##### Exercise data #####

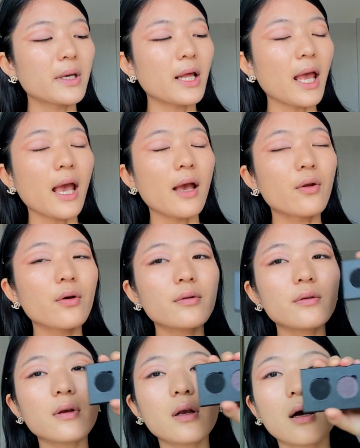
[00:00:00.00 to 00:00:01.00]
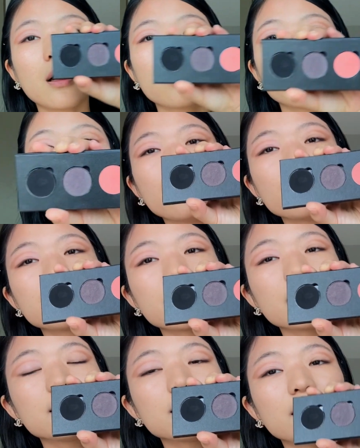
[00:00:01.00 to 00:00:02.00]
gonna add on the color
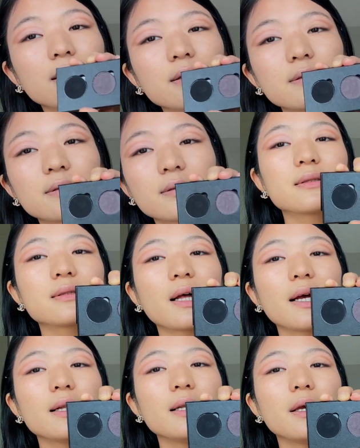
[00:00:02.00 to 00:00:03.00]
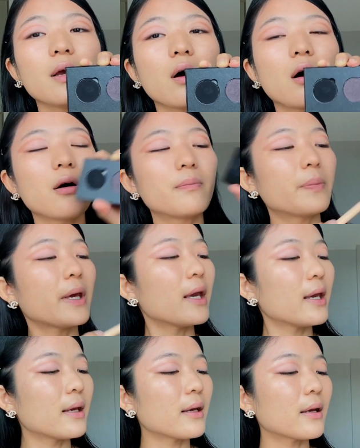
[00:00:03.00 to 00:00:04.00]
using this slightly hot
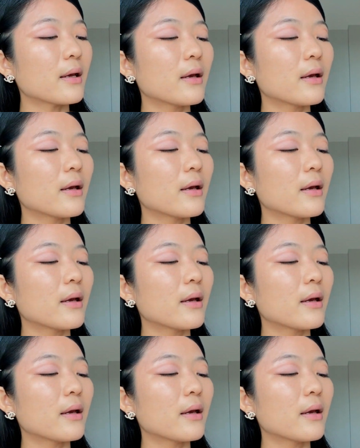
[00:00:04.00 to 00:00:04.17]
pink.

#####

* _What the task asks_
Every record gets retyped exactly; no picture goes into the copy.

* _Solved problem_
[00:00:00.00 to 00:00:01.00]
[00:00:01.00 to 00:00:02.00]
gonna add on the color
[00:00:02.00 to 00:00:03.00]
[00:00:03.00 to 00:00:04.00]
using this slightly hot
[00:00:04.00 to 00:00:04.17]
pink.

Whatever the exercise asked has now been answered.